Omitting all pictures, copy word for word the lines from the line containing "[0:00.00-0:01.00]" through the final line of the entries.

DATA EXTRACT:
----
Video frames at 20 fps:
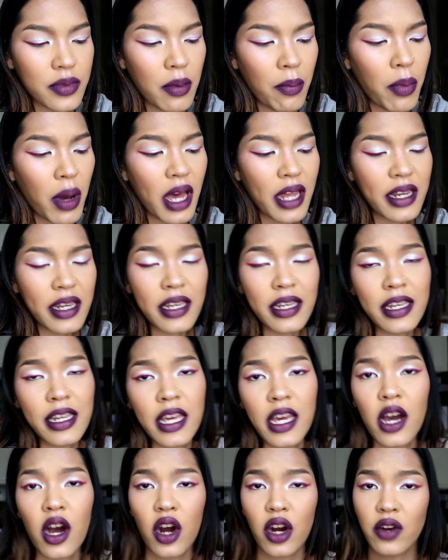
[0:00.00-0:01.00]
But
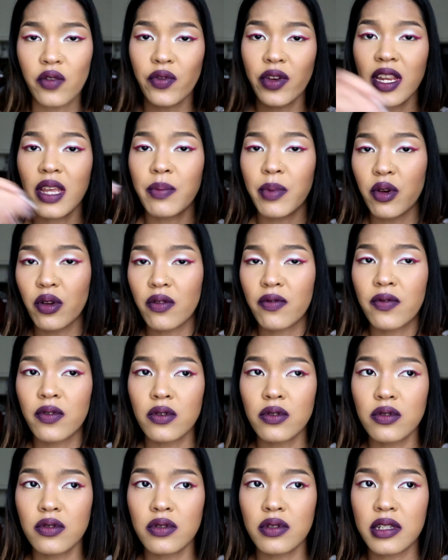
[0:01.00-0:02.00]
they are really
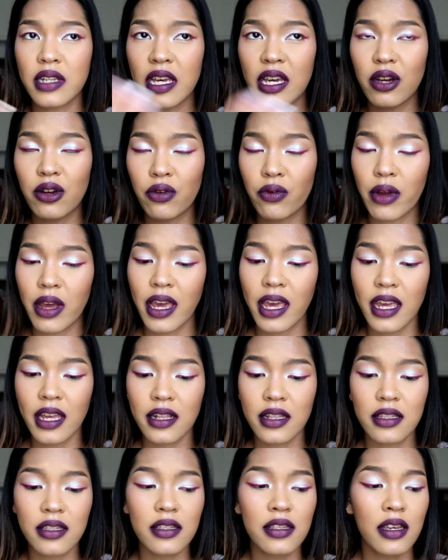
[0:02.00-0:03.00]
beautiful, they are
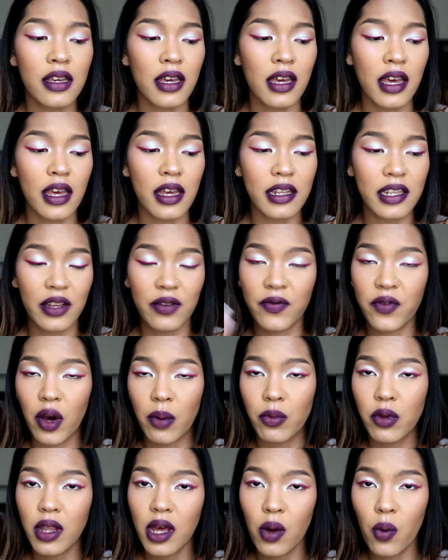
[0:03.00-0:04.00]
great, they're
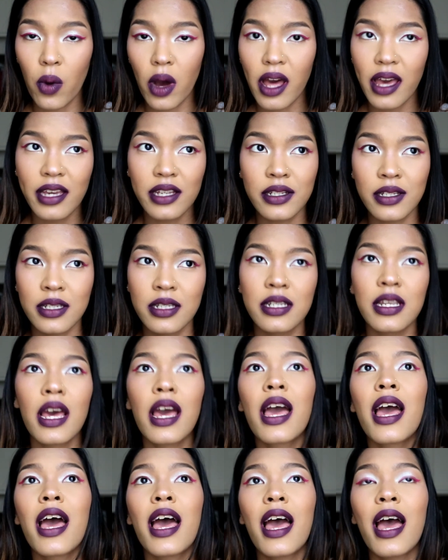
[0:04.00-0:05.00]
formula wise.
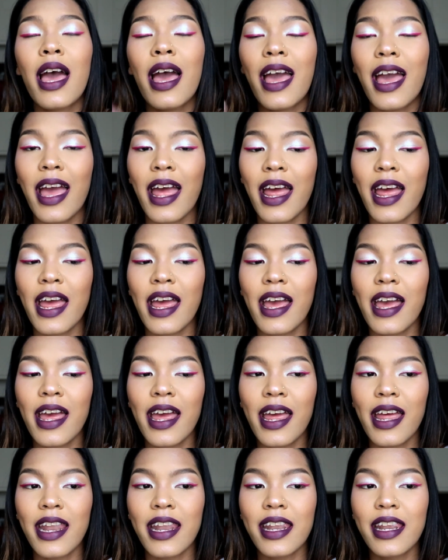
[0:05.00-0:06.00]

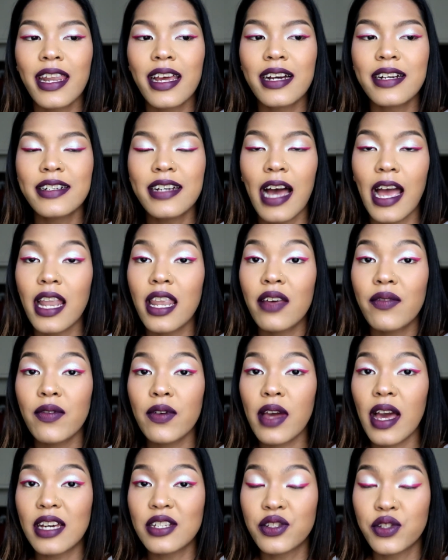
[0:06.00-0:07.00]
And I love you
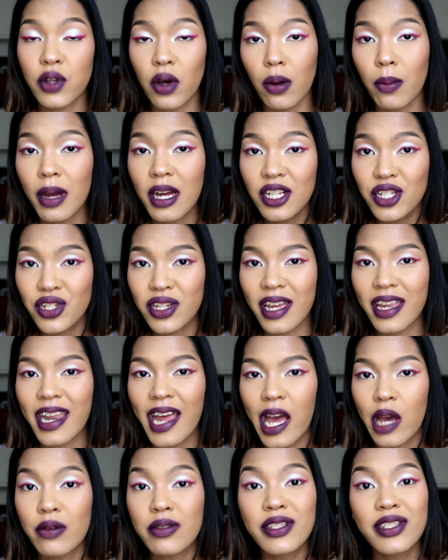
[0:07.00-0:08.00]
guys so much, and
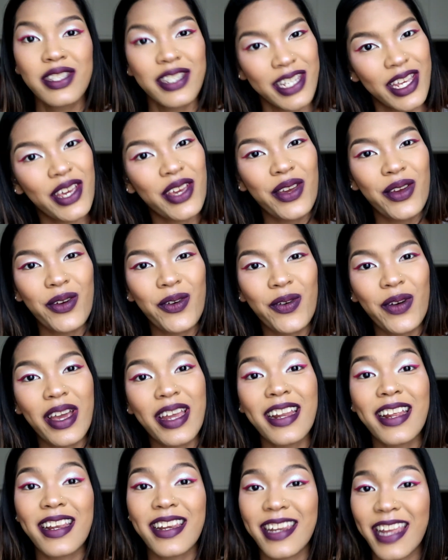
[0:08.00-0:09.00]
I will see you
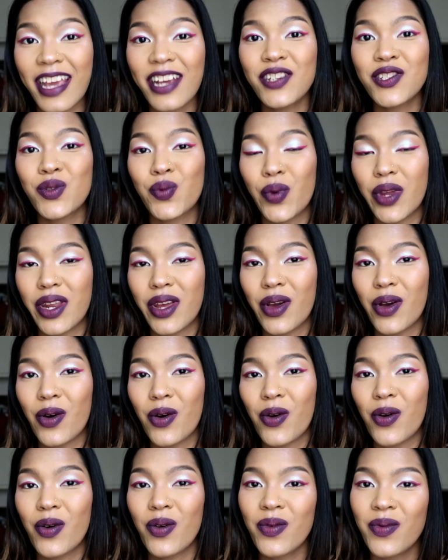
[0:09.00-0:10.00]
in the next
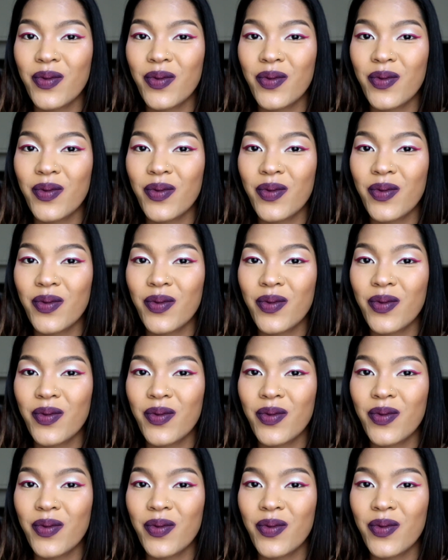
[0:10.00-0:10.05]
video.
----
THE COMPLETED TASK:
[0:00.00-0:01.00]
But
[0:01.00-0:02.00]
they are really
[0:02.00-0:03.00]
beautiful, they are
[0:03.00-0:04.00]
great, they're
[0:04.00-0:05.00]
formula wise.
[0:05.00-0:06.00]

[0:06.00-0:07.00]
And I love you
[0:07.00-0:08.00]
guys so much, and
[0:08.00-0:09.00]
I will see you
[0:09.00-0:10.00]
in the next
[0:10.00-0:10.05]
video.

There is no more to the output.